Information provided START

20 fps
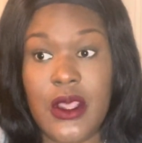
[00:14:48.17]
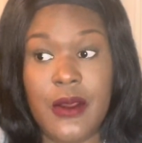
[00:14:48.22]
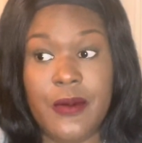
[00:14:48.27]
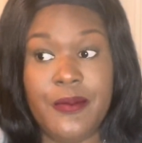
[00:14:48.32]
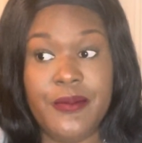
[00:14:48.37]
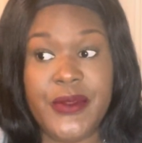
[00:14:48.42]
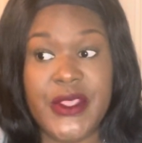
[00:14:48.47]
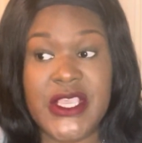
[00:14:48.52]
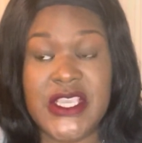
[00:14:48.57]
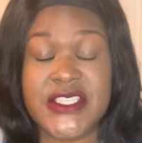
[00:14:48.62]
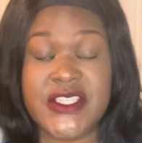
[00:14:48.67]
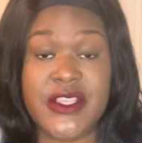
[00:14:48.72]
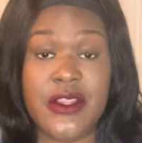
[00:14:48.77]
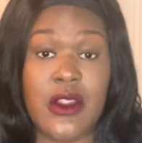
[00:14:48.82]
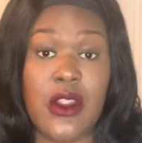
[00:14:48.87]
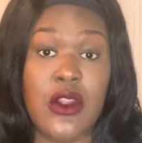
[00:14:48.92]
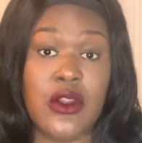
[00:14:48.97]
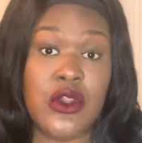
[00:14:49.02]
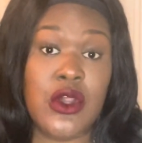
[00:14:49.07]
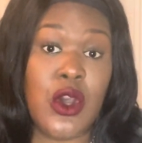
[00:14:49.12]
because there
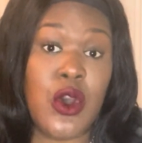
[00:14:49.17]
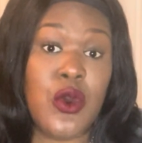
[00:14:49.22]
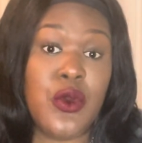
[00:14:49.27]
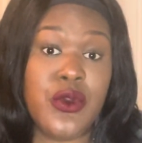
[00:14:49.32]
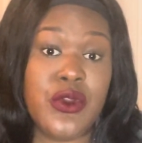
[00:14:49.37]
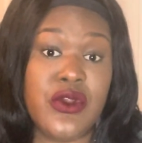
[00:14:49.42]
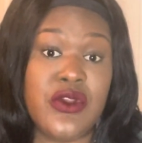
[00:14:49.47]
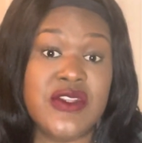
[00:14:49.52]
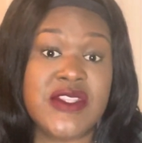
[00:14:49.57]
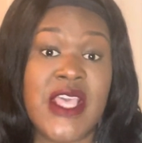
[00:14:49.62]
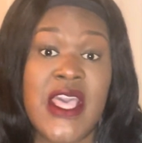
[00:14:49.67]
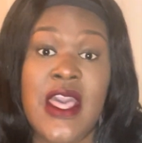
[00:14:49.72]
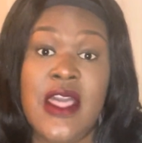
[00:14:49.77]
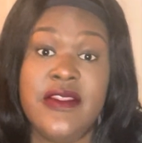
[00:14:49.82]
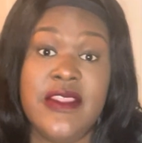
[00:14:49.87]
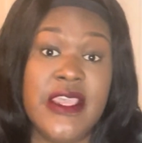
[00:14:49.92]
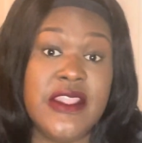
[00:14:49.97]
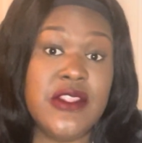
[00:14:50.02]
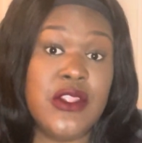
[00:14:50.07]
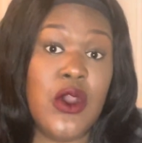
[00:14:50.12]
are coders
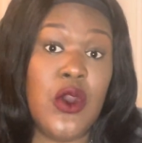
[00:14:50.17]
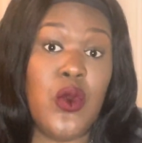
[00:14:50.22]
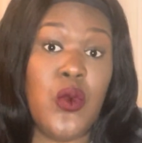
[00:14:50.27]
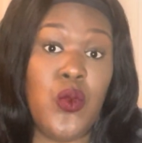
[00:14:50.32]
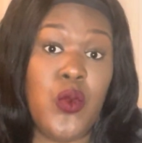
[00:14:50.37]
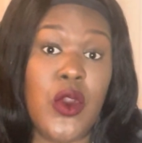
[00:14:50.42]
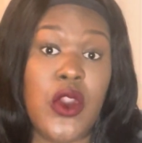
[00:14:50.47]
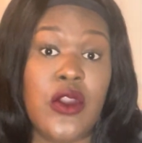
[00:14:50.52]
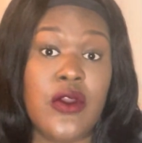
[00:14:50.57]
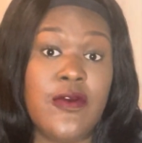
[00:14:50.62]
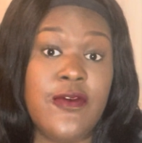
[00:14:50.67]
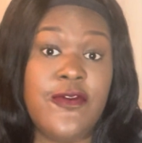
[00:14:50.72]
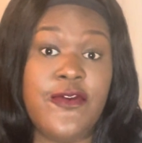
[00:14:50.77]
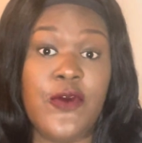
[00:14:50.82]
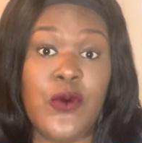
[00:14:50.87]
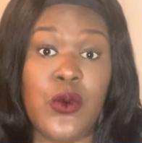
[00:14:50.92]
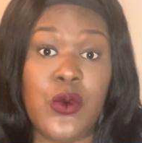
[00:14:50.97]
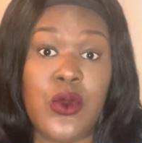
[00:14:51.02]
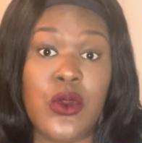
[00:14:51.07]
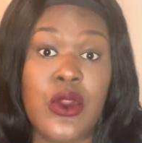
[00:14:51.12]
that don't work
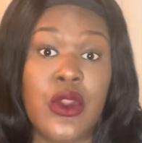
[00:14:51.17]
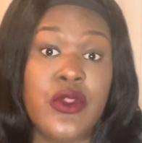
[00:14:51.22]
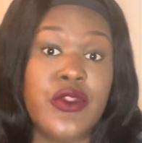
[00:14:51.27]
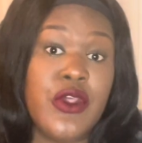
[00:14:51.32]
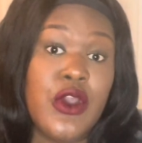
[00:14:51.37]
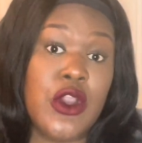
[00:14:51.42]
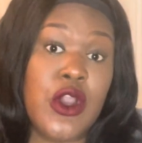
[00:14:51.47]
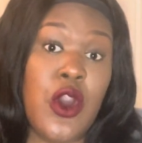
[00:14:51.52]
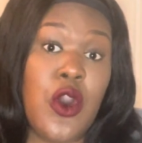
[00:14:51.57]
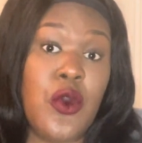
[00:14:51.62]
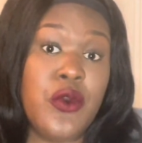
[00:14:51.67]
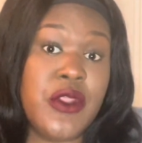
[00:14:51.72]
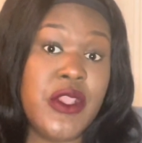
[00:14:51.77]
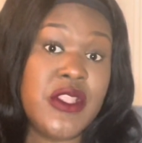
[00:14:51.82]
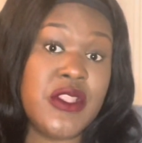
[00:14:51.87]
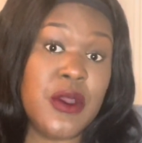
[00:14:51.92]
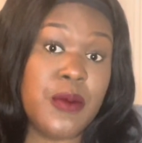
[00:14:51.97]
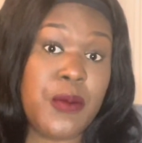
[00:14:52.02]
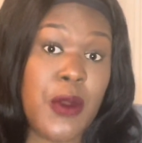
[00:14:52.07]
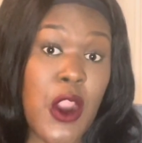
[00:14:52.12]
for the coding
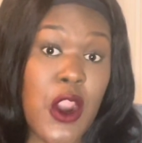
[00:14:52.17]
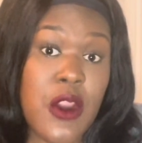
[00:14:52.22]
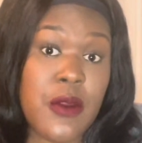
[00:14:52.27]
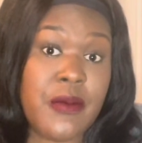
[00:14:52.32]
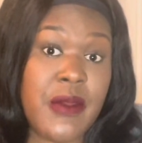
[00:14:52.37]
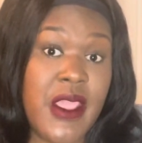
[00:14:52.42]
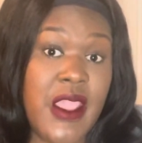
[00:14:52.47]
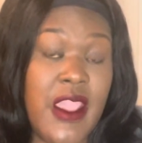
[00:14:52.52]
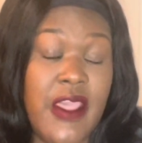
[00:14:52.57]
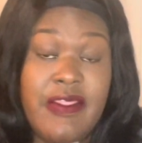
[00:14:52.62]
department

Information provided END

* _Work to complete_
Reproduce the entries exactly, from the line with "[00:14:48.52]" to the line with "[00:14:49.77]", both lines included, keeping no pictures.

* _Solution for this task_
[00:14:48.52]
[00:14:48.57]
[00:14:48.62]
[00:14:48.67]
[00:14:48.72]
[00:14:48.77]
[00:14:48.82]
[00:14:48.87]
[00:14:48.92]
[00:14:48.97]
[00:14:49.02]
[00:14:49.07]
[00:14:49.12]
because there
[00:14:49.17]
[00:14:49.22]
[00:14:49.27]
[00:14:49.32]
[00:14:49.37]
[00:14:49.42]
[00:14:49.47]
[00:14:49.52]
[00:14:49.57]
[00:14:49.62]
[00:14:49.67]
[00:14:49.72]
[00:14:49.77]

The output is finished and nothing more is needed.